All-Ireland Minor Hurling Championship 1981

All Ireland Champions
- Winners: Kilkenny (12th win)
- Captain: Eddie Kennedy
- Manager: Eddie Keher

All Ireland Runners-up
- Runners-up: Galway

Provincial Champions
- Munster: Clare
- Leinster: Kilkenny
- Ulster: Not Played
- Connacht: Not Played

= 1981 All-Ireland Minor Hurling Championship =

The 1981 All-Ireland Minor Hurling Championship was the 51st staging of the All-Ireland Minor Hurling Championship since its establishment by the Gaelic Athletic Association in 1928.

Tipperary entered the championship as the defending champions, however, they were beaten by Clare in the Munster final.

On 6 September 1981 Kilkenny won the championship following a 1-20 to 3-9 defeat of Galway in the All-Ireland final. This was their 12th All-Ireland title and their first in four championship seasons.

==Results==
===Leinster Minor Hurling Championship===

Final

12 July 1981
Kilkenny 3-10 - 3-9 Wexford
  Kilkenny: R Heffernan 1-2, D Carroll 1-0, L McCarthy 1-0, E Kennedy 1-0 (og), J McDonald 0-3, P Cleere 0-2, P Ryan 0-2, S Delahunty 0-1.
  Wexford: T Morrissey 1-3, J Byrne 0-5, T Dempsey 1-0, E Cleary 0-1.

===Munster Minor Hurling Championship===

First round

25 April 1981
Clare 4-07 - 1-06 Waterford
  Clare: J Lynch 2-1, M Guilfoyle 1-2, D Chaplin 1-1, B McNamara 0-3.
  Waterford: S Ahearne 0-5, P Curley 1-0, E O'Brien 0-1.
29 April 1981
Kerry 0-02 - 10-17 Tipperary

Semi-finals

15 May 1981
Tipperary 2-13 - 2-06 Limerick
  Tipperary: W Peters 1-6, B Ryan 1-0, A Browne 0-3, S Nolan 0-2, D Fogarty 0-1, T Waters 0-1.
  Limerick: M Nelligan 0-5, P McCarthy 1-1, JJ Thompson 1-0.
16 May 1981
Clare 2-06 - 0-06 Cork
  Clare: D Chaplin 2-0, M Guilfoyle 0-3, B McNamara 0-1, J Lynch 0-1, M Leamy 0-1.
  Cork: T O'Sullivan 0-3, J Noonan 0-2, K Kingston 0-1.

Final

5 July 1981
Tipperary 3-11 - 3-13 Clare
  Tipperary: A Brown 2-1, W Peters 1-4, P Kenny 0-2, S Nolan 0-1, PJ Kavanagh 0-1, D Fogarty 0-1, G Ryan 0-1.
  Clare: M Guilfoyle 1-3, V Donnellan 0-5, J Lynch 1-1, V O'Loughlin 1-0, B McNamara 0-2, A Walsh 0-2.

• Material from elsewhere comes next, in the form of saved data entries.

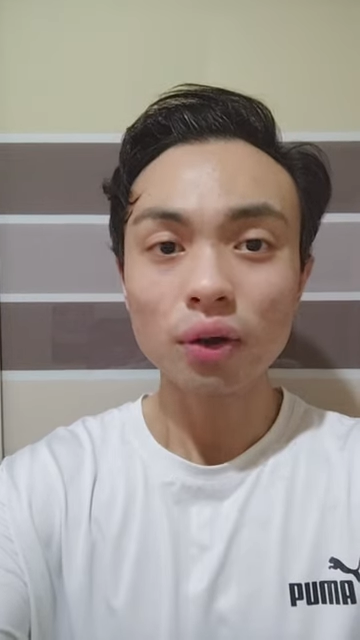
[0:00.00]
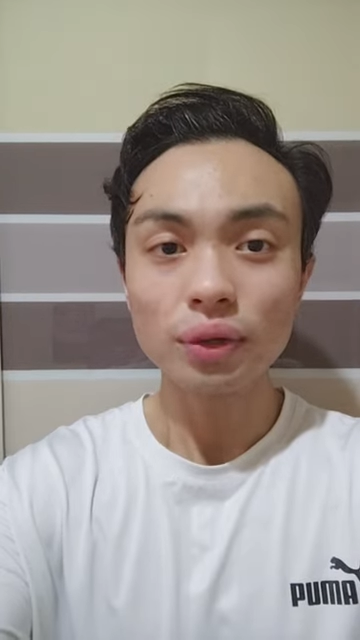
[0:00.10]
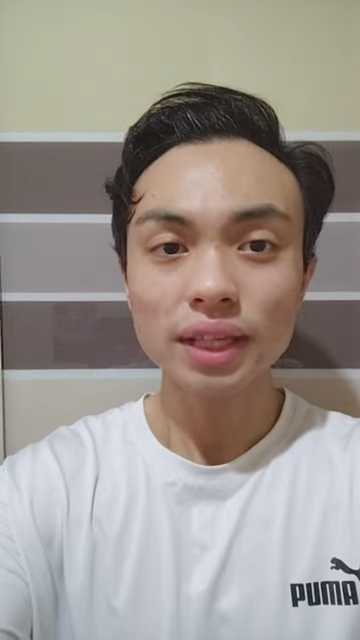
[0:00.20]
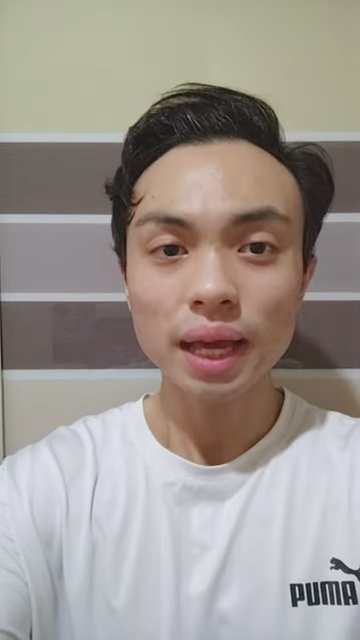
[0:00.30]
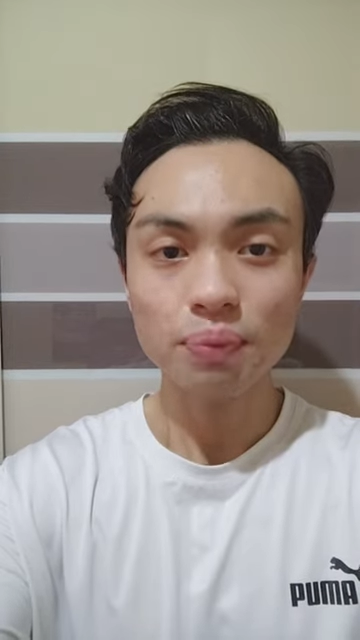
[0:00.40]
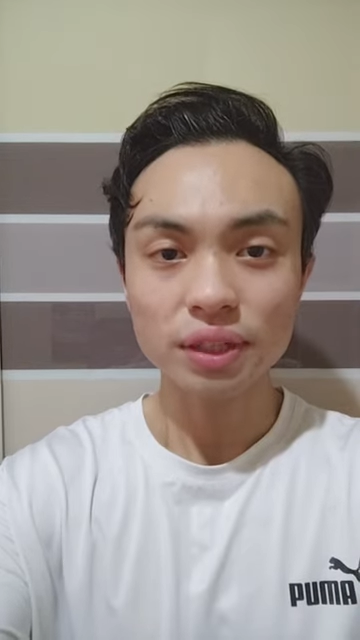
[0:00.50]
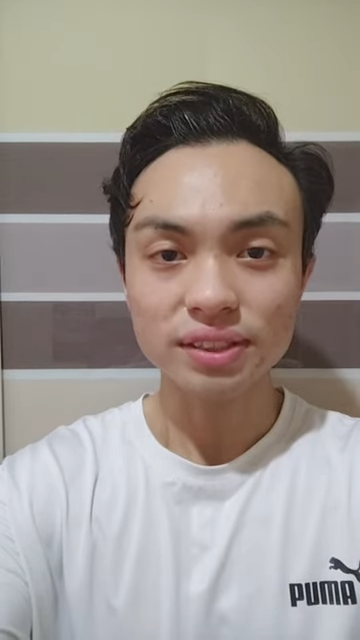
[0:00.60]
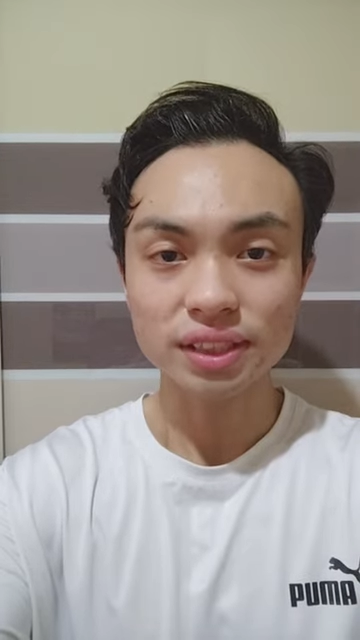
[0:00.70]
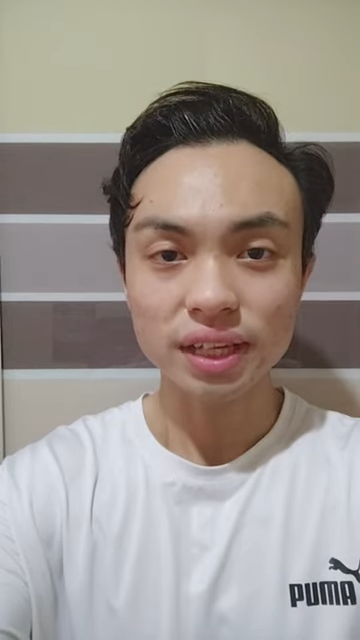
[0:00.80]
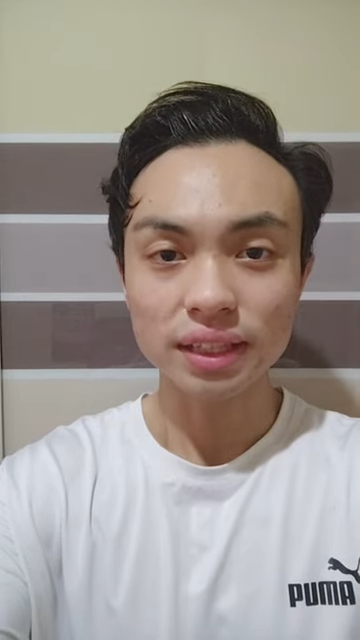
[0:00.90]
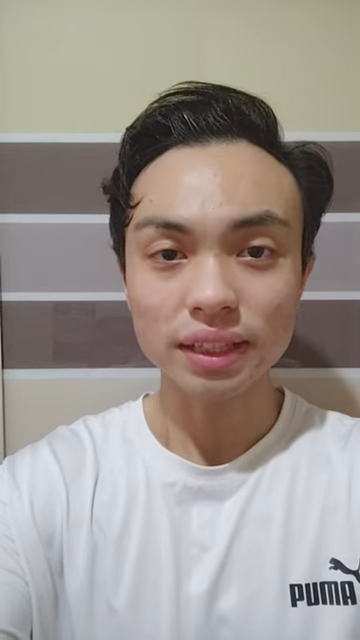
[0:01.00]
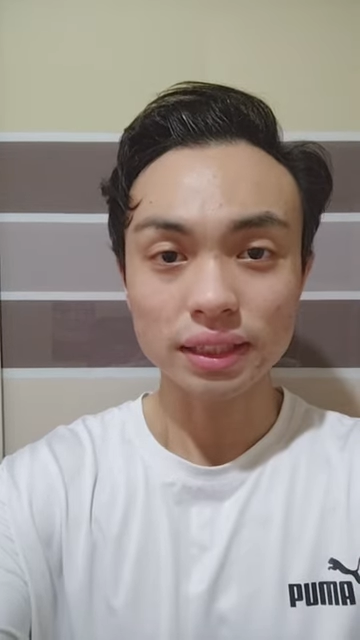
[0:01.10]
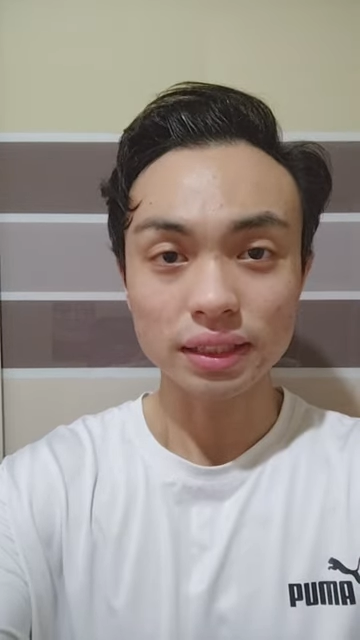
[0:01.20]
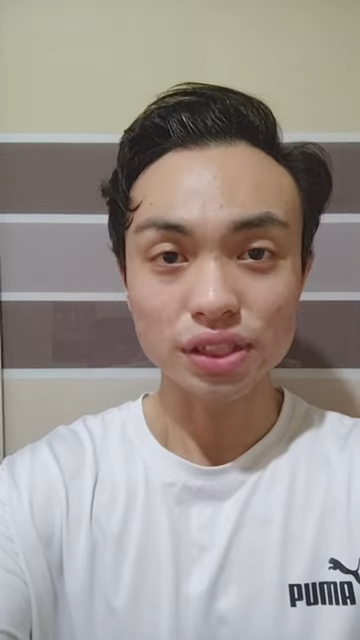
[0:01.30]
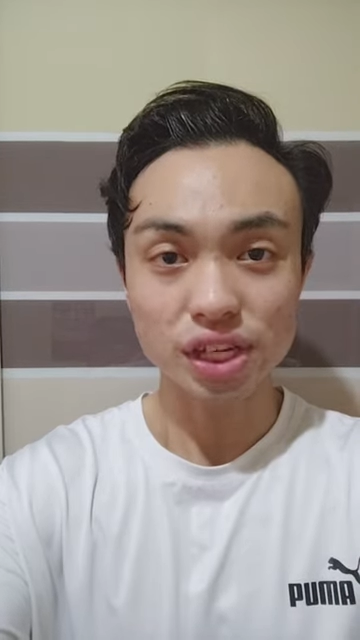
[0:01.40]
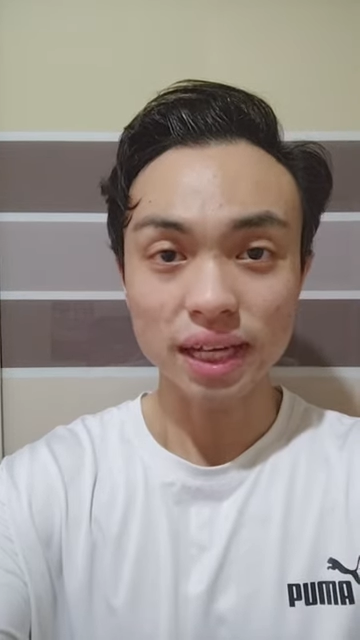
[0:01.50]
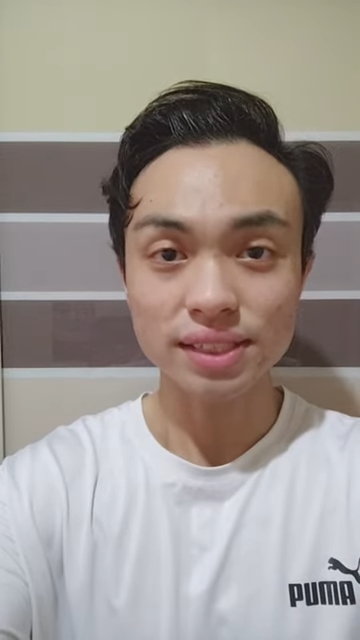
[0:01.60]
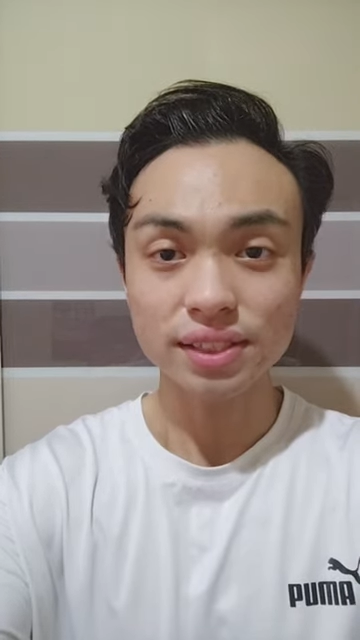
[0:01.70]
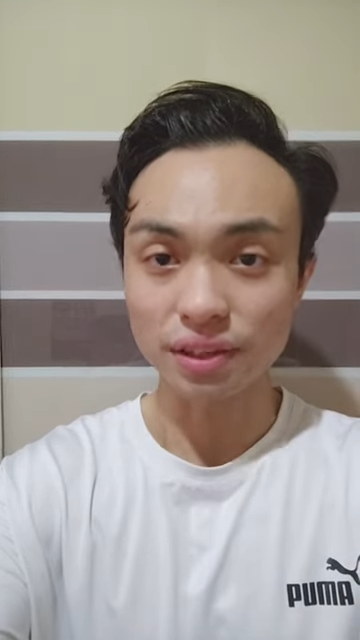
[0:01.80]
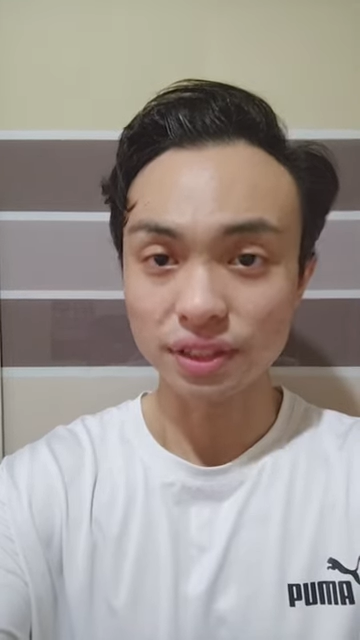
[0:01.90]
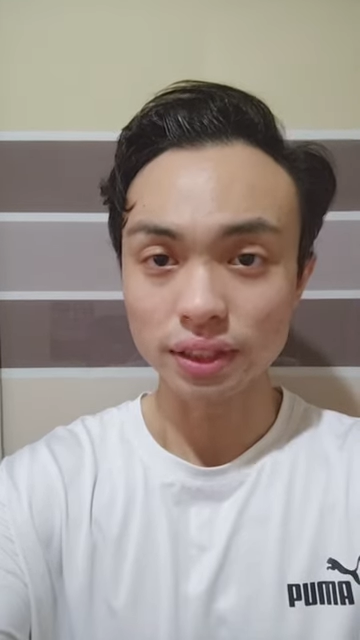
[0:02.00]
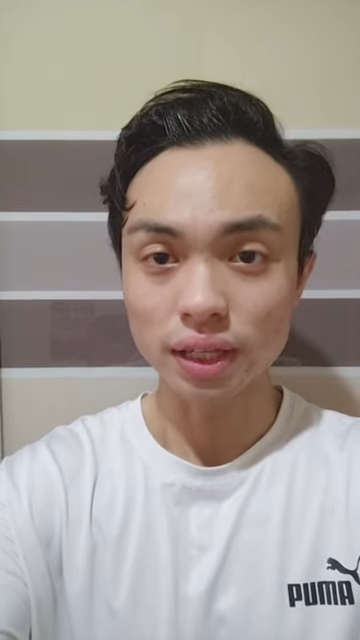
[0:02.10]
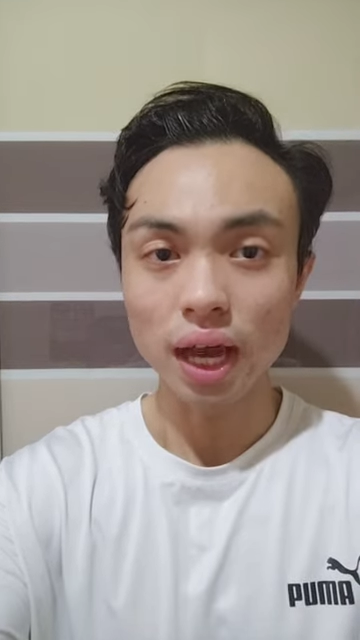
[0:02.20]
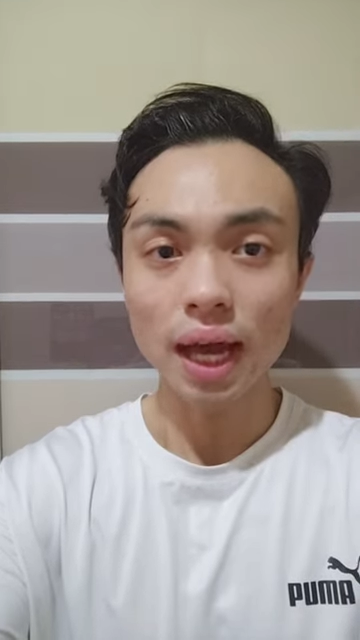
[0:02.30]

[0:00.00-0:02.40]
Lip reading: Really appreciate the chance given.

===All-Ireland Minor Hurling Championship===

Semi-final

2 August 1981
Galway 3-14 - 3-8 Clare
  Galway: A Cunningham 2-2, T Keady 1-2, J Leahy 0-4, J Burke 0-2, M McGrath 0-2, P Burke 0-1, É Ryan 0-1.
  Clare: V Donnellan 2-4, J Cremmins 1-0, M Guilfoyle 0-2, V O'Loughlin 0-1, B McNamara 0-1.

Final

6 September 1981
Kilkenny 1-20 - 3-9 Galway
  Kilkenny: T Bawle 0-5, R Heffernan 0-5, L McCarthy 1-1, J McDonald 0-4, D Carroll 0-2, S Delahunty 0-2, P Cleere 0-1.
  Galway: M McGrath 1-2, É Ryan 1-1, A Cunningham 1-0, J Leahy 0-3, P Burke 0-1, P Winters 0-1, M Coleman 0-1.